Dr. Rich Gremillion had a problem: His practice was spending so much time on patient data entry that patient education was being shortchanged.
“Over half of my time as a physician was being spent with data input. Patients were routinely presenting at appointments without historical intake forms being completed, and the front office staff was spending 10–15 minutes per patient completing and transferring personal and insurance data into our network,” said Dr. Gremillion, who is in practice in Sandy, Utah.
So he decided to update his three-physician practice by replacing the traditional intake form with an electronic form.
It seemed reasonable to have patients input the information themselves, so the three rheumatologists set up a Web site with personal access codes for all patients, who then could use the site to provide information about insurance, medications and dosages, medical history, allergies, and other important data.

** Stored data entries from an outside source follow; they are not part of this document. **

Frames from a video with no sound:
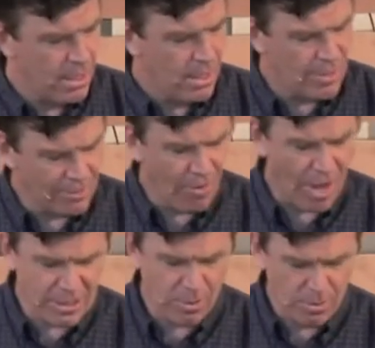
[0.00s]
The
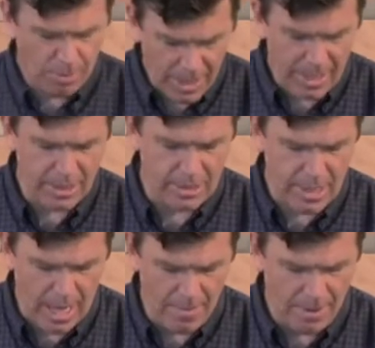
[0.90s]
advice pleased
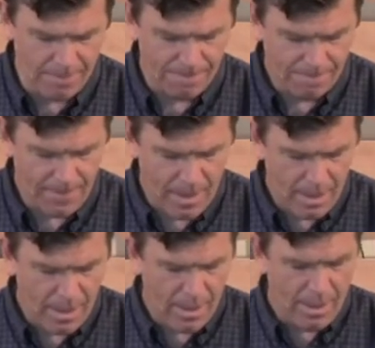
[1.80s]
Haman,
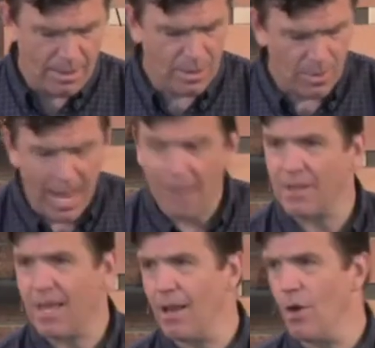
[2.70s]
so he had the
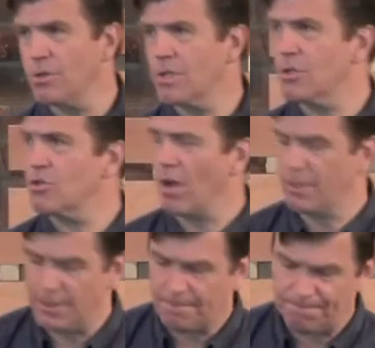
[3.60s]
gallows
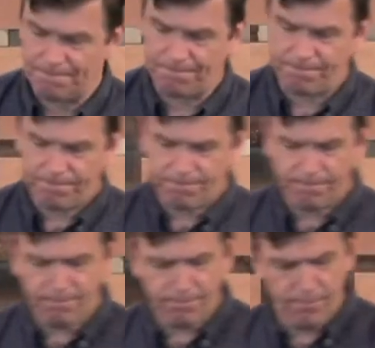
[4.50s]
constructed.
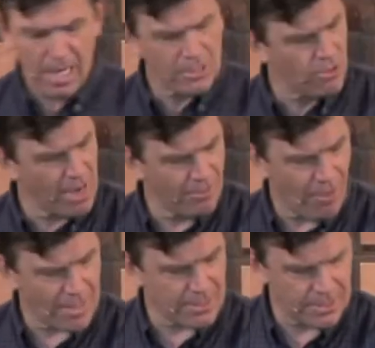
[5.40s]
That's great
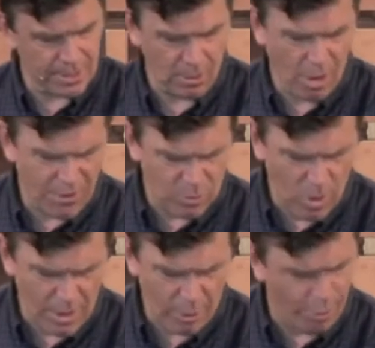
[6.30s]
advice, isn't it? Well, there's
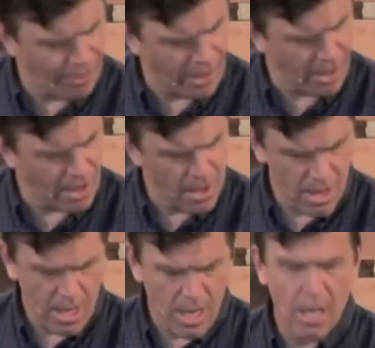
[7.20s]
one little thing.
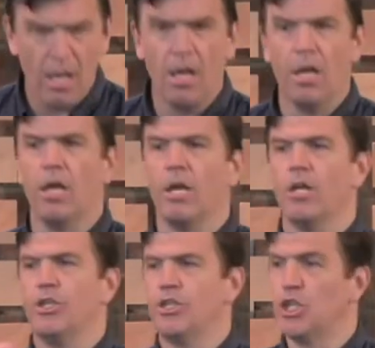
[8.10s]

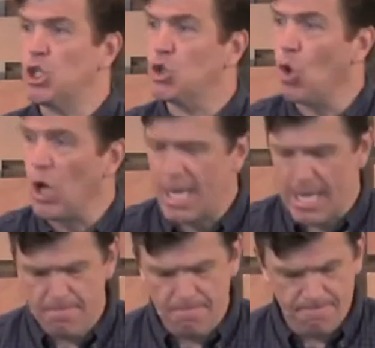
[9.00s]
Destroy
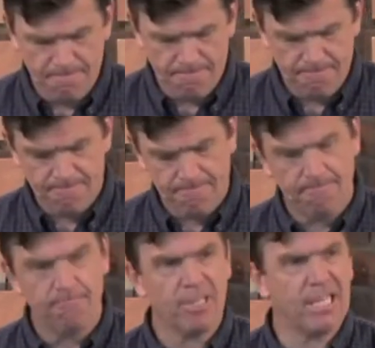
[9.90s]
him.
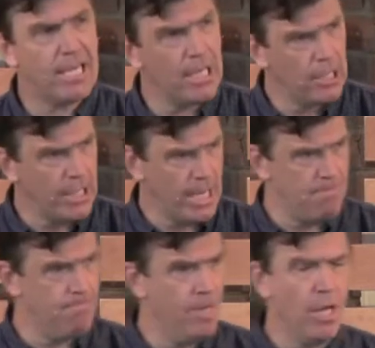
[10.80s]
Kill him.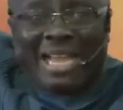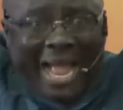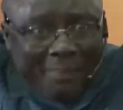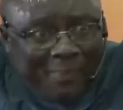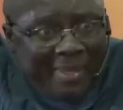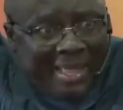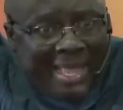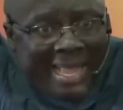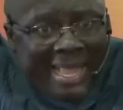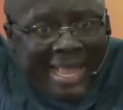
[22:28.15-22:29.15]
up
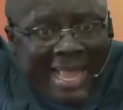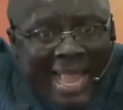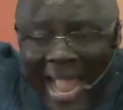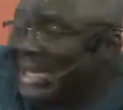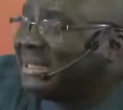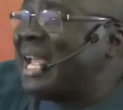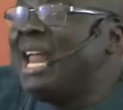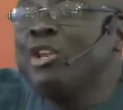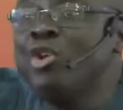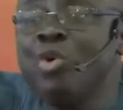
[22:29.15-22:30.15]
and
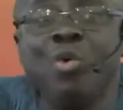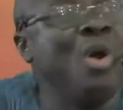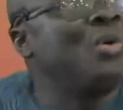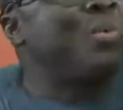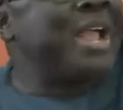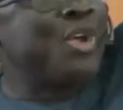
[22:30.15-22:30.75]
tell you where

Some patients complete their data feeds from home; those who don't are asked to come in about a half-hour before their appointments to use dedicated terminals in the waiting room. If patients complete the forms in advance, “when they arrive at the office, the forms are already in the system and are quickly reviewed for accuracy by the nursing staff and are immediately available to the physicians,” Dr. Gremillion said, adding that the waiting room terminals also let patients update their data at follow-up visits.
In the exam room, the physician can use a terminal to review health evaluation questionnaires, pain scales, and other data. Patients with certain conditions are taught to enter this information at every visit after checking in at the front desk.
The new procedures allow Dr. Gremillion and his colleagues to spend more quality time with their patients.
Although patients benefit greatly from the additional educational time, Dr. Gremillion concedes that there are a few wrinkles to iron out with regard to HIPAA compliance. Data entry through the office terminals does not require Web encryption, and so patient narratives could be accessed by others. “There is no access to doctors' notes or lab data. We feel we're HIPAA compliant, but someone with bad intentions could challenge us on the issue of security,” he said in an interview. “We're continuously fine-tuning the system and adding upgrades to make it more secure without compromising its ease of use.”
Physicians considering a system of their own should be prepared for a significant initial financial investment, especially if they need to set up new computer equipment. “A small practice may need only a single terminal in the waiting room, but the more doctors in the group, the more computers you'll need,” Dr. Gremillion said.
If you don't have in-house networking expertise, you'll have to hire an expert. “I recommend that most people begin with a waiting room-based system and hold off on setting up a Web site until their staffs and patients get accustomed to the office system,” he advised. “And be aware that, based on our experience, at least 25% of patients will not want to use the system.”